■ **WHAT TO DO**: Copy the entries below word for word, but omit any pictures they contain.

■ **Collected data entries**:
##########

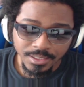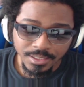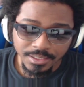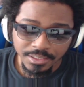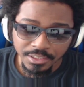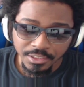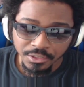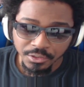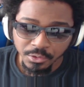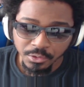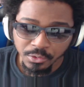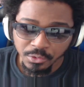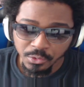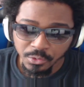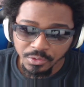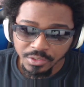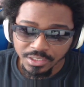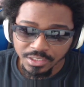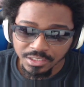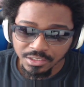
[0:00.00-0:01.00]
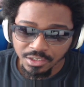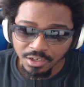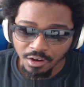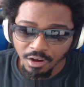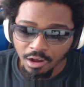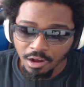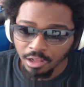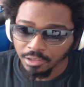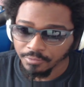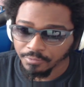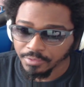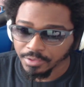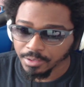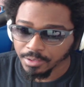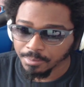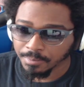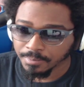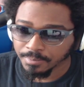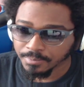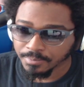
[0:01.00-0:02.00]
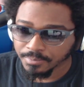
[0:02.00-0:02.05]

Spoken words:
Did you do this to all of them?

##########

■ **EXPECTED OUTPUT**:
[0:00.00-0:01.00]
[0:01.00-0:02.00]
[0:02.00-0:02.05]

Spoken words:
Did you do this to all of them?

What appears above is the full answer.